Update (2011-03-24): In this article. we’re discussing how we leveraged the smart Russian-built Web server Nginx to stop a DDoS attack. We’ve also experimented quite a bit with Varnish, another fine half-Danish half-Norwegian open source software, as a DDoS mitigation tool. It can be made to form the same constellation that we used for Nginx but can perform much better in the face of a large DDoS. So it’s worth pursuing should you be interested (read: desperate). Shameful plug: check out our cPanel Varnish plugin: http://www.unixy.net/varnish
In this post we (UNIXY) are going to share our experience fending off a large Distributed Denial of Service (DDoS) attack for a client. Generally, Website owners deal with DDoS attacks on their own. There are equipment and solutions vendors cater to these owners and guarantee protection against these kind of attacks up to a certain threshold. The cost of hiring these vendors can range from thousands to hundreds of thousand or millions of dollars depending on the severity of the attack.
Our goal was to build a solution with the least amount of funds possible. This solution is scalable and can handle the worst attacks. The client’s dedicated server is not a special server but a simple quad core Xeon managed server running the LAMP stack. The DDoS riposte described in this article can scale to stop a 10Gbps attack or more. The good news is this solution does not require changing anything on the dedicated server itself. The server could be running just about any software stack. This configuration will work just fine with almost all cases effortlessly.
Before we delve into the glorious technical details, there is an important aspect of DDoS attacks that one should know about; that is the social dynamics that lead to the attack. The more one understands about the the social aspect of a DDoS attack the easier it becomes to prevent or stop it. Because once a DDoS has started, priorities shift quite dramatically and rational for making wise decisions becomes flawed.
DDoS attacks do not occur randomly. They are targeted and come with a motive. The motive could be revenge but most of the time the motive is financial. The individual or groups that conduct the DDoS attacks are most of the time hired to complete the job. They have the resources and know-how to orchestrate the attack while hoping to avoid getting caught by the authorities. They have no emotional attachment to the DDoS attack itself; they have no hard feelings towards the victim. They just get paid for what they do and nonchalantly, but meticulously, execute.

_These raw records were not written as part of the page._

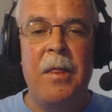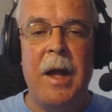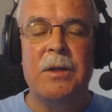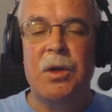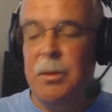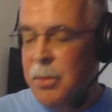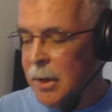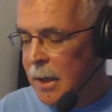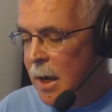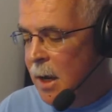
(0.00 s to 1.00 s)
that's going to
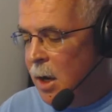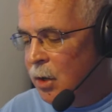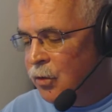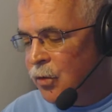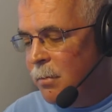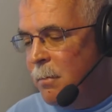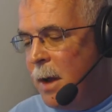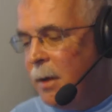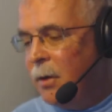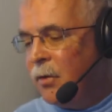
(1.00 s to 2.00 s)
be a
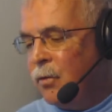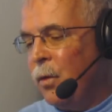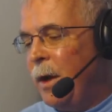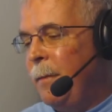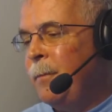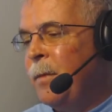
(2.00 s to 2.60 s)
tremendous read.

As explained, DDoS attacks are preceded by an email, post, or phone call, from the individual or group with interest, to the victim. It is always recommended to treat strangers you meet online or offline professionally and politely. The smallest altercation can lead to a negative reaction, which can escalate actions. In the face of anonymous threats against your business or organization, remain calm and composed.
There are public markets online (please don’t ask for links) where wannabe DDoS perpetrators get to hire the attackers. Pricing varies from $5/hr to $10 for a simple non-distributed DoS attack. A DDoS, however, tends to be more expensive depending on the sheer amount of data or packets that needs to be delivered at the target. It can range from $20/hr to $100/hr. The word used to in the circles in lieu of DDoS is to “drop;” meaning to drop a certain Web site or network off the Internet. It really means to either overwhelm the target with enough traffic that the equipment fails or to force upstream providers to “null route” the destination IP at the network level. The end result is that the IP gets dropped from the routing tables and the server to stop responding to all requests.
The fact that DDoS is not cheap has got to be comforting to an extent. It means that it is only a matter of time before the DDoS “client” runs out of cash. This in itself is encouraging. Keep that in mind should you begin to lose patience. Perseverance is omnipotent. Denial of service attacks are considered a crime and are punishable by Federal law in the US and by the police in the UK. As we will explain in the technical part of this article, DDoS attacks are almost impossible to trace to back to the individual or group that are orchestrating the attack. Because of the distributed nature, it requires cooperation from several network engineers that work for upstream providers.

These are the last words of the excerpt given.